Kalau bukan satu-satunya, dunia digital setidaknya menjadi sarana paling vital dalam memberikan informasi terkait pandemi Covid-19 dunia, termasuk di Indonesia. Meski masih banyak yang memanfaatkan dunia digital untuk penyebaran hoaks, namun tak sedikit pula yang menggunakannya sebagai sarana bertukar infomasi dan penyebaran nilai-nilai kemanusiaan.
”Meskipun ada yang memanfaatkan untuk menyebar hoaks, namun dunia digital juga sangat membantu pemerintah dalam penyebaran informasi Covid-19,” tutur Aditia Purnomo pada webinar literasi digital yang digelar Kementerian Kominfo untuk masyarakat Kabupaten Wonogiri, Jawa Tengah, Senin (2/8/2021).
Selain sarana penyebaran informasi Covid-19 seperti berbagi informasi tentang isi ulang oksigen, mendapatkan plasma darah, atau informasi vaksin, menurut Aditia, dunia digital juga banyak dimanfaatkan untuk melawan hoaks. Semisal mengingatkan rekan dan keluarga tentang hoaks yang beredar, atau meluruskan berita bohong dengan kontra narasi.
”Peran penting dunia digital lainnya, mendapatkan berita terbaru tentang Covid-19, langkah dan kebijakan pemerintah (news update), menghimpun bantuan secara daring lewat Kita Bisa atau Situs Dompet Dhuafa (donasi online), serta saling membantu antar warga: Bagirata, warga bantu warga, cofeed, dan sebagainya,” ujar direktur penerbit Buku Mojok sekaligus social media specialist itu.
Aditia yakin, banyaknya waktu yang digunakan orang Indonesia untuk mengakses internet (rata-rata 8 jam per hari) serta banyaknya pengguna aktif medsos yang mencapai 170 juta jiwa itu, sebagian besar dimanfaatkan untuk kepentingan positif.
”Jadi, yang menggunakan media sosial untuk hoaks seperti yang dilakukan dokter Louis Owien rasanya kok hanya sebagian kecil saja. Masih banyak yang memanfaatkannya untuk jaga diri dan jaga keluarga. Misalnya, mendapatkan informasi tentang apa saja yang perlu dilakukan dalam kebutuhan menjaga kesehatan diri sendiri dan keluarga,” sebut Aditia.

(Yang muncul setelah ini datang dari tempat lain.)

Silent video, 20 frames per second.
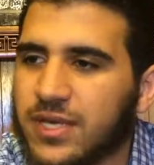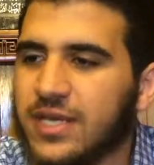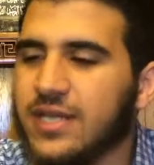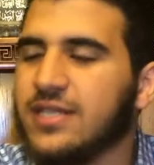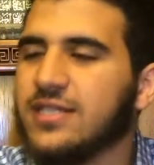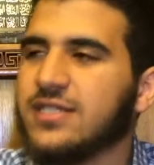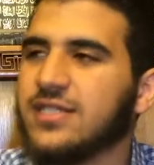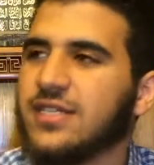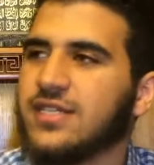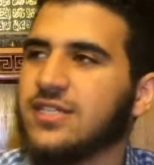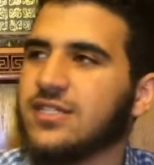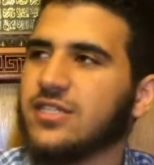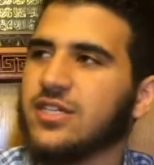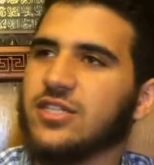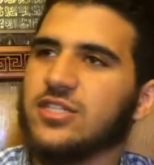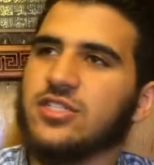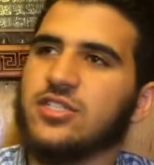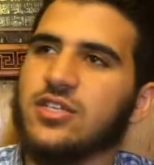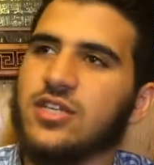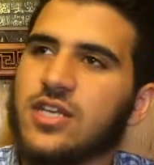peace and
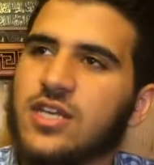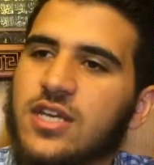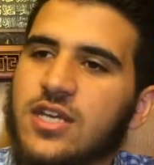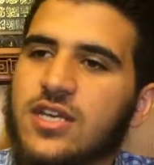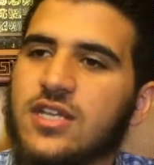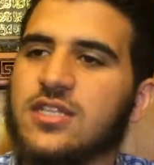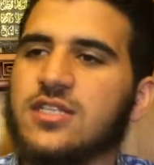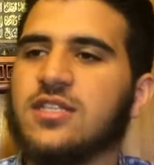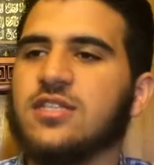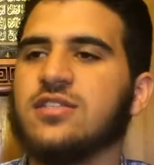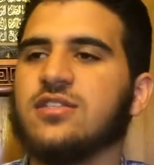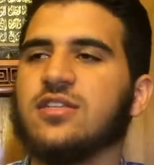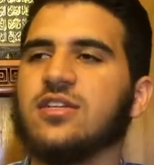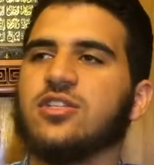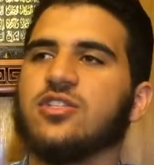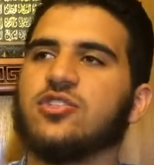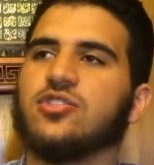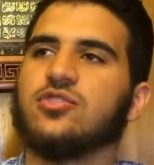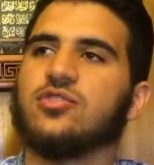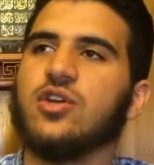such ease and
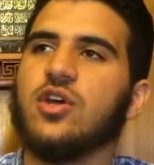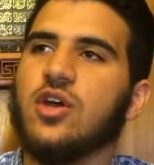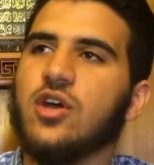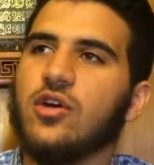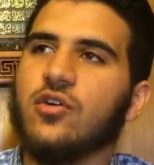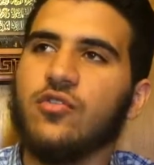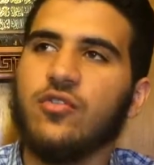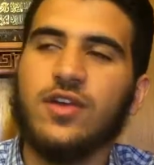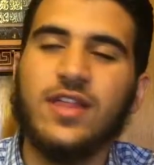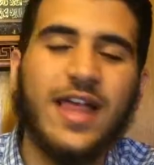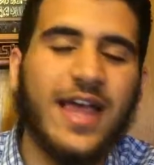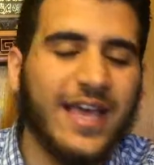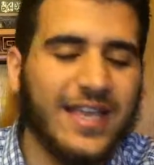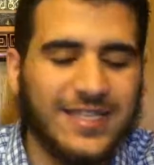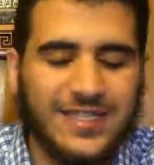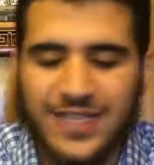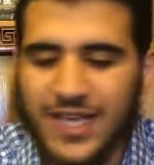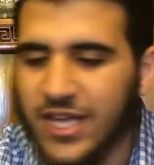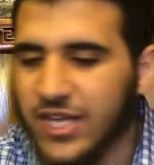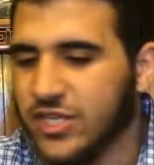such
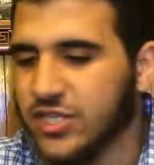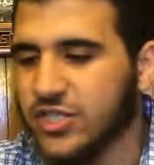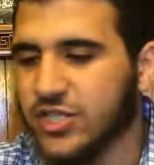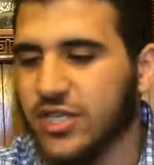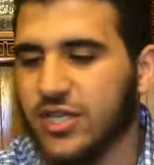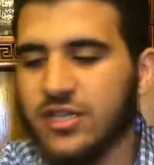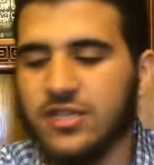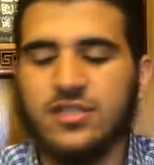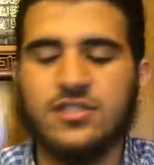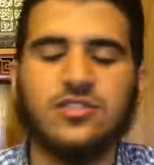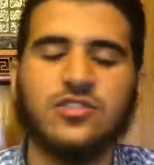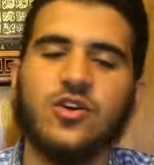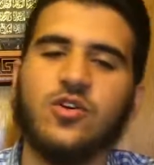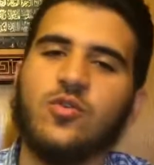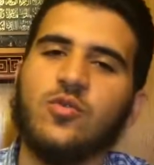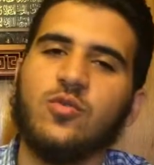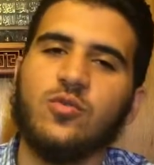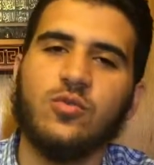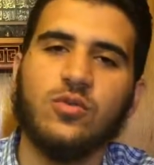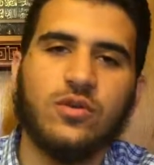relaxation and
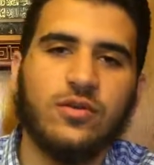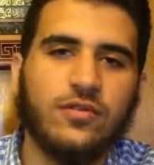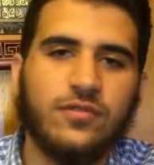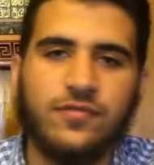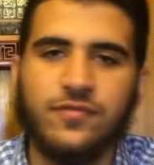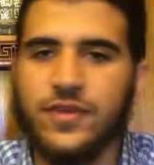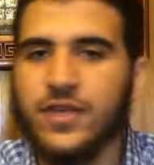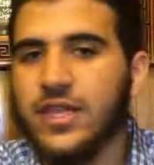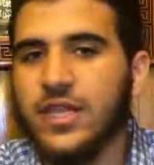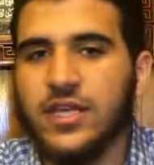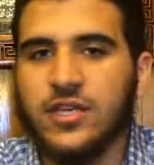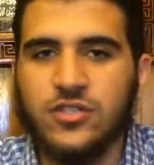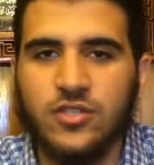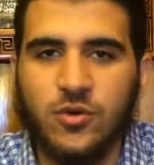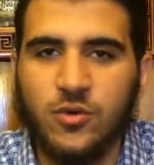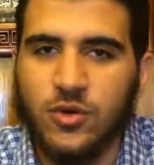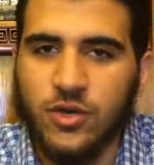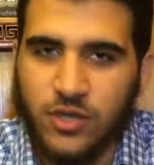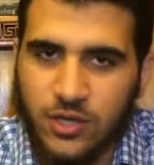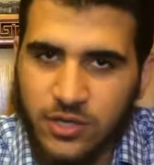so feeling
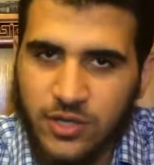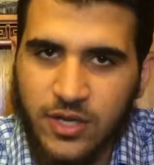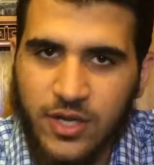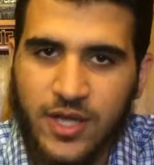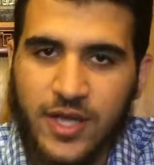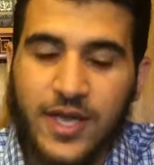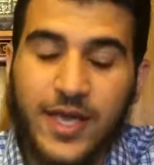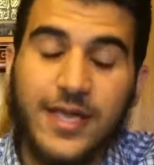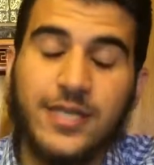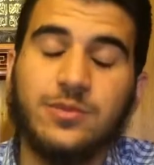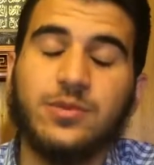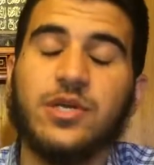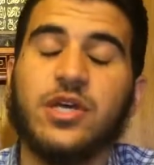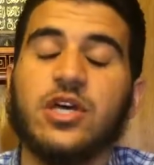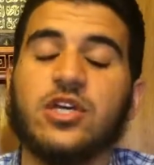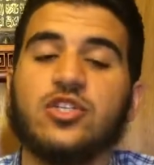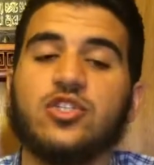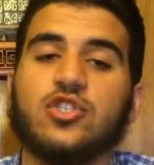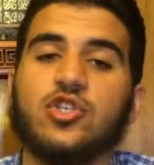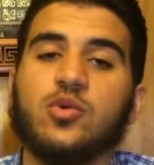so good? It's
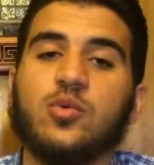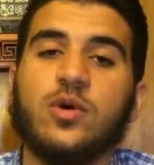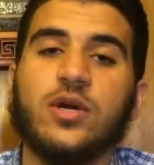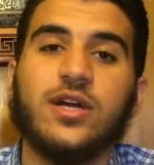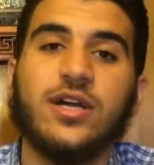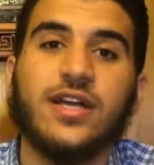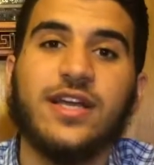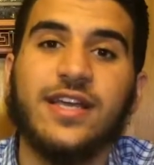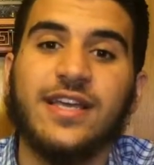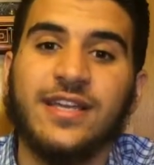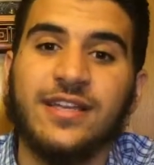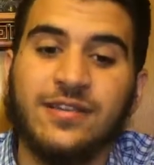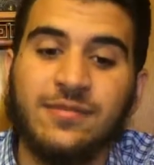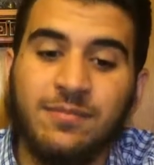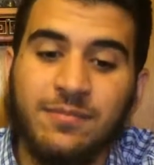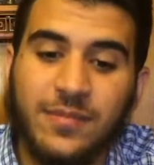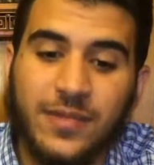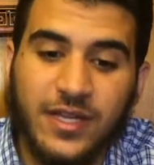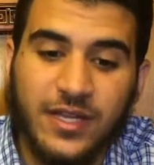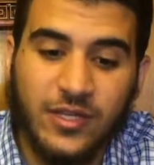because you were
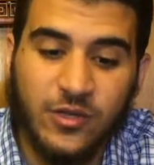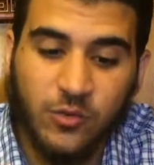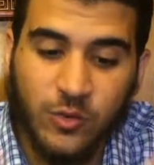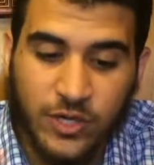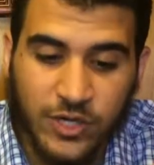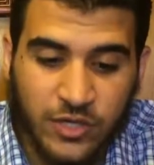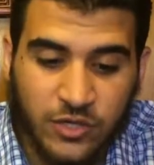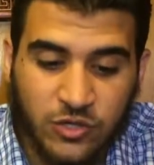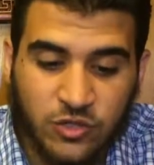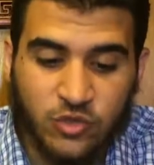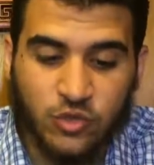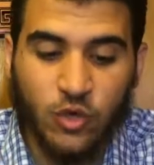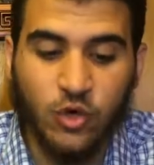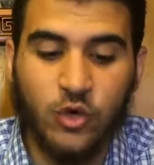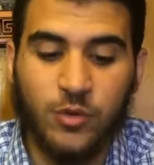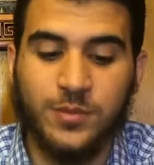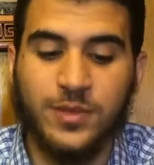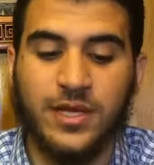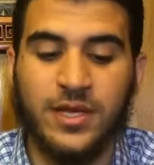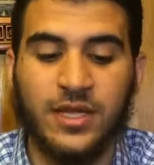
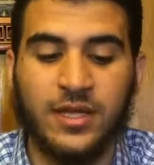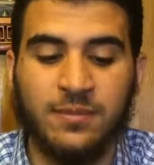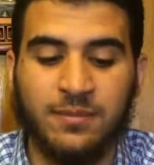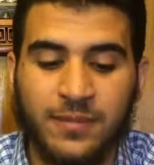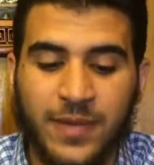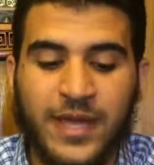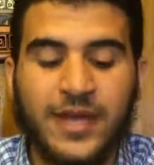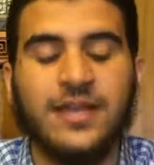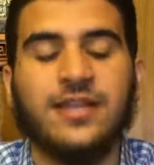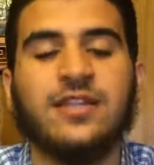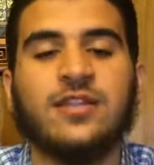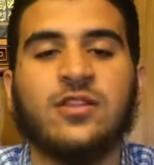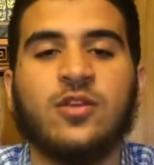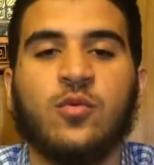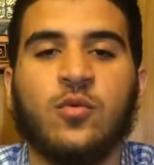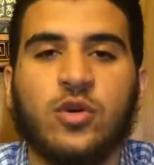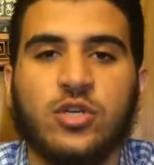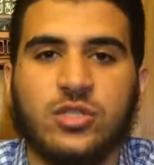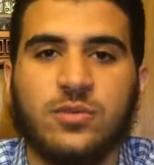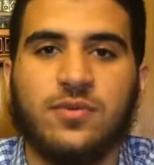absorbed and embedded in
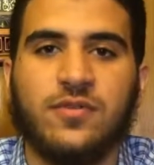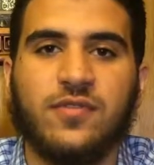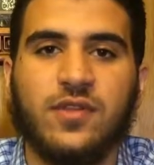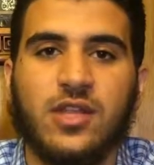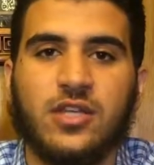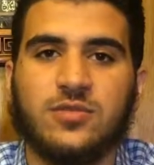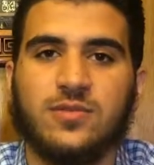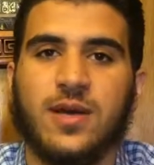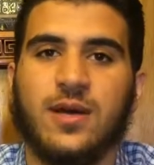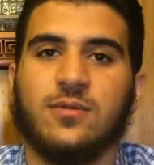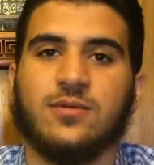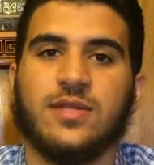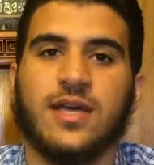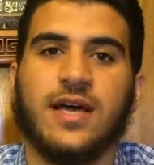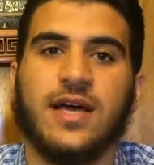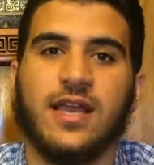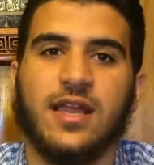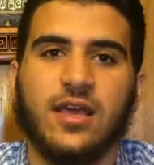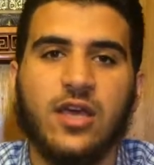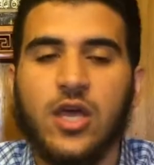the worship of Allah subhanahu wa
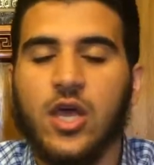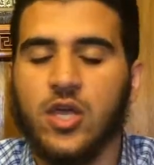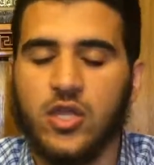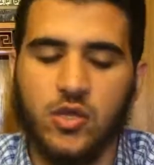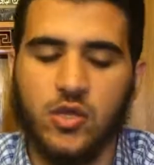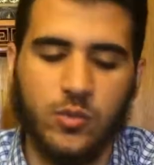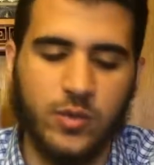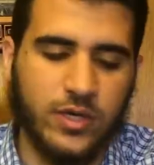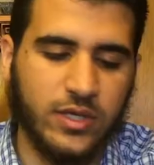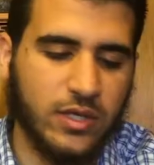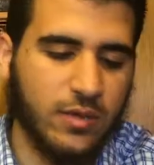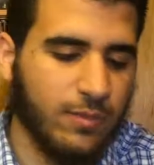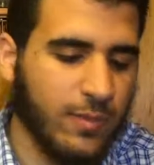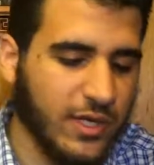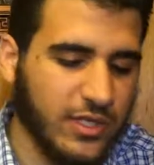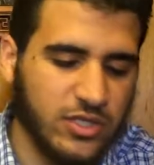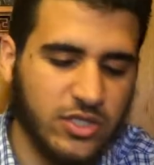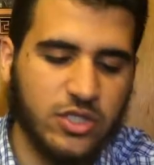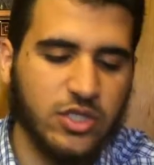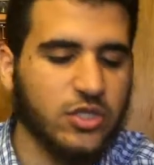ta'ala. You were in the
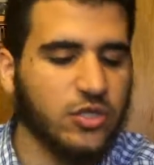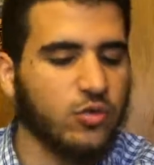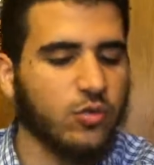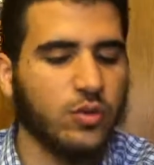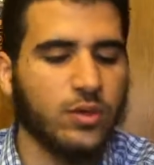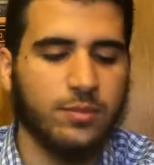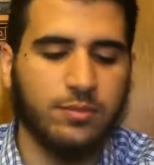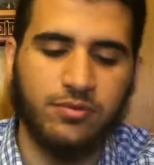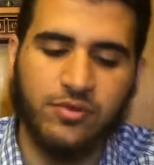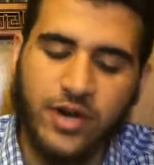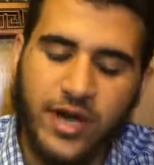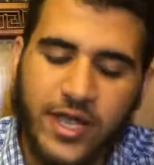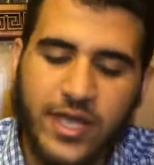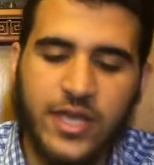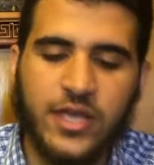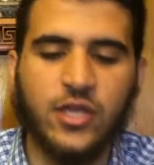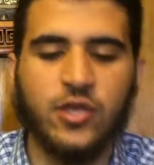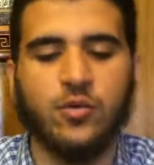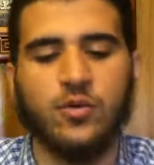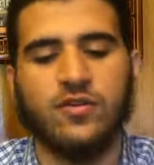masjid, you were
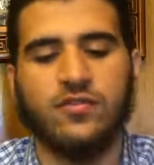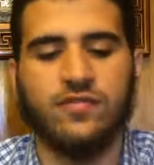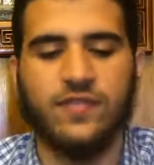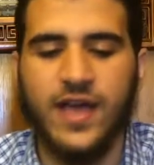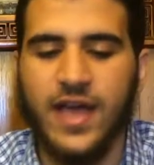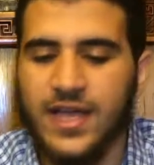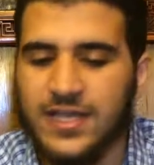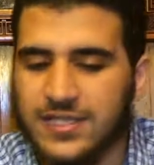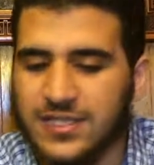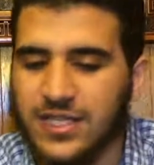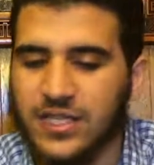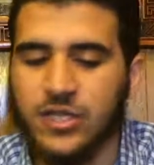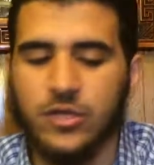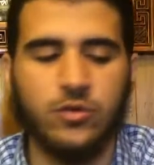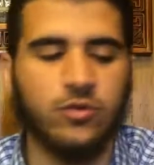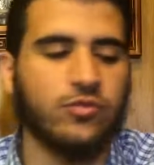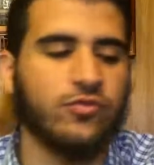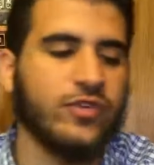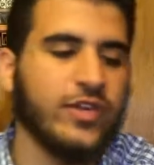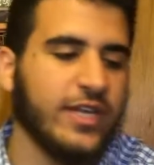praying, you were fasting,
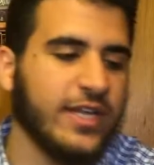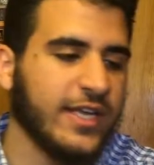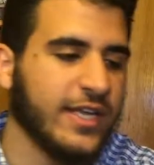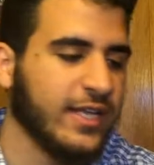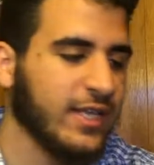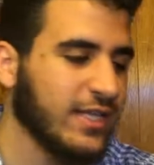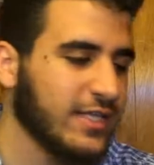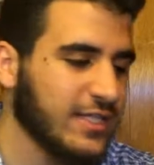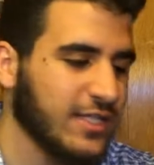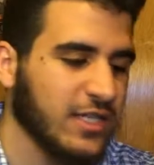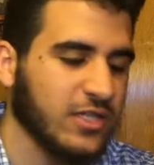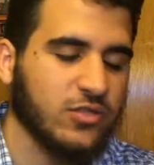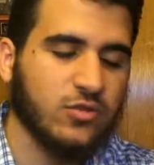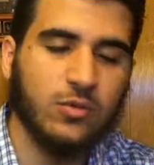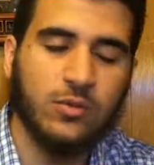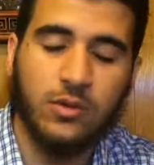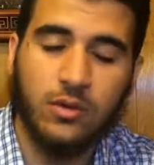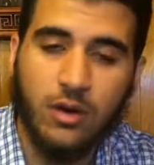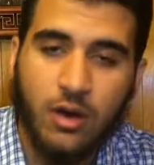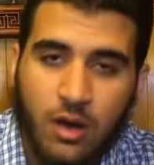you were reading and listening to
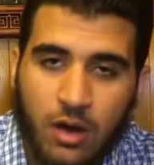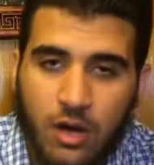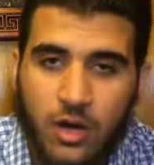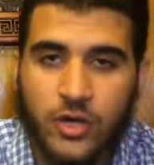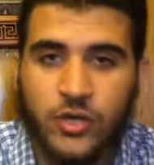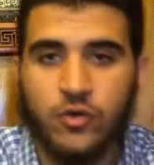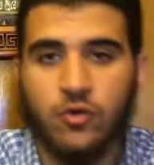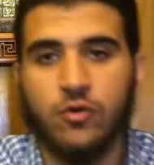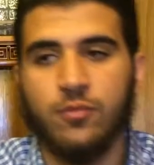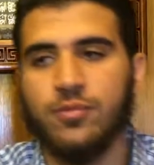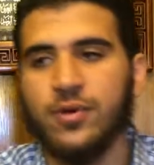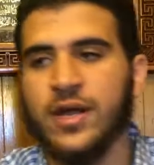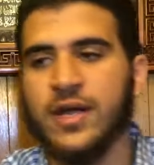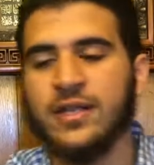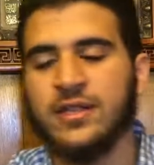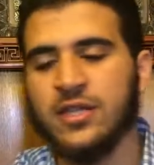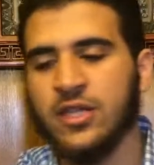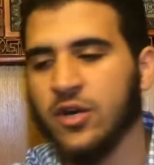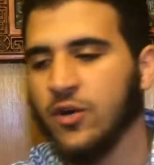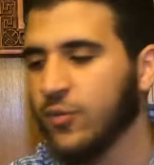Quran, you were
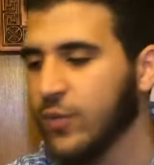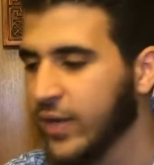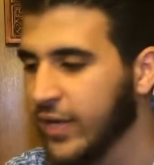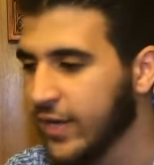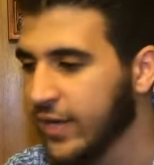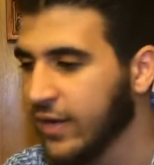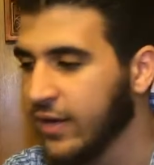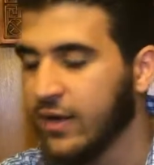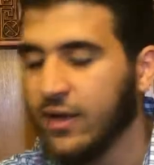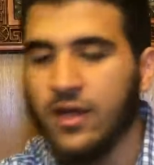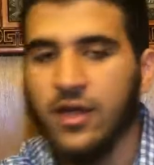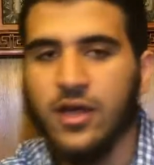praying tarawih.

Kepada pengguna aplikasi media sosial Youtube, Facebook, Twitter, Instagram dan media percakapan seperti WhatsApp, Aditia bepesan agar bersikap bijaklah dalam menggunakan platform media. Karena, sebagai sarana komunikasi dan informasi, media sosial juga merupakan ajang silaturahmi antara satu dengan yang lain.

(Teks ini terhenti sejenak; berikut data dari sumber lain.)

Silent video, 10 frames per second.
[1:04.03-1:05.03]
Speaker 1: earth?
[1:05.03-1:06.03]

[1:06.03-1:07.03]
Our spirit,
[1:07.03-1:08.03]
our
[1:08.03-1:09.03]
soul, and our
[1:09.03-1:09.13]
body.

”Semua media ada plus dan minusnya. Para pengguna internet, harus mengenal lebih jauh apa kelebihan dan kekurangan platform media yang digunakan agar penyebaran informasi hoaks seputar Covid-19 bisa dieliminir,” pungkas Aditia.
Berikutnya, Jafar Ahmad menyatakan, dampak digitalisasi pada perilaku pengguna media sosial, terutama ada pada perubahan pola gaya hidup dan sifat alamiah.
Selain itu, lanjut Jafar, media digital sangat berperan dalam mempengaruhi persepsi dan perilaku publik. Apalagi, antara fakta dan kebohongan bercampur di media sosial. Sehingga, para pengguna media digital harus berhati-hati.
Waspada dengan artikel yang berbau provokatif atau bersifat ajakan memaksa, seperti viralkan, sebarkan, dan lain-lain. Cek keaslian foto dan berita tersebut ke sumbernya.
”Perlu diingat, Pasal 45A UU ITE, menyebarkan berita hoaks, bisa dikenakan sanksi pidana penjara paling lama 6 tahun atau denda Rp 1 Miliar,” sebut direktur lembaga survei IDEA itu.
Diskusi virtual bertema ”Sopan dan Beradab Berdigital di Masa Covid 19” yang dipandu oleh moderator Nabila Nadjib itu, narasumber Endi Haryono (Dosen Hubungan Internasional dan Dekan Fakultas Humaniora, President University), Fauzy Rokhman Jauhari (Kepala Seksi Pendidikan Madrasah Kankemenag Kabupaten Wonogiri), dan Saffana Hamidah, selaku key opinion leader.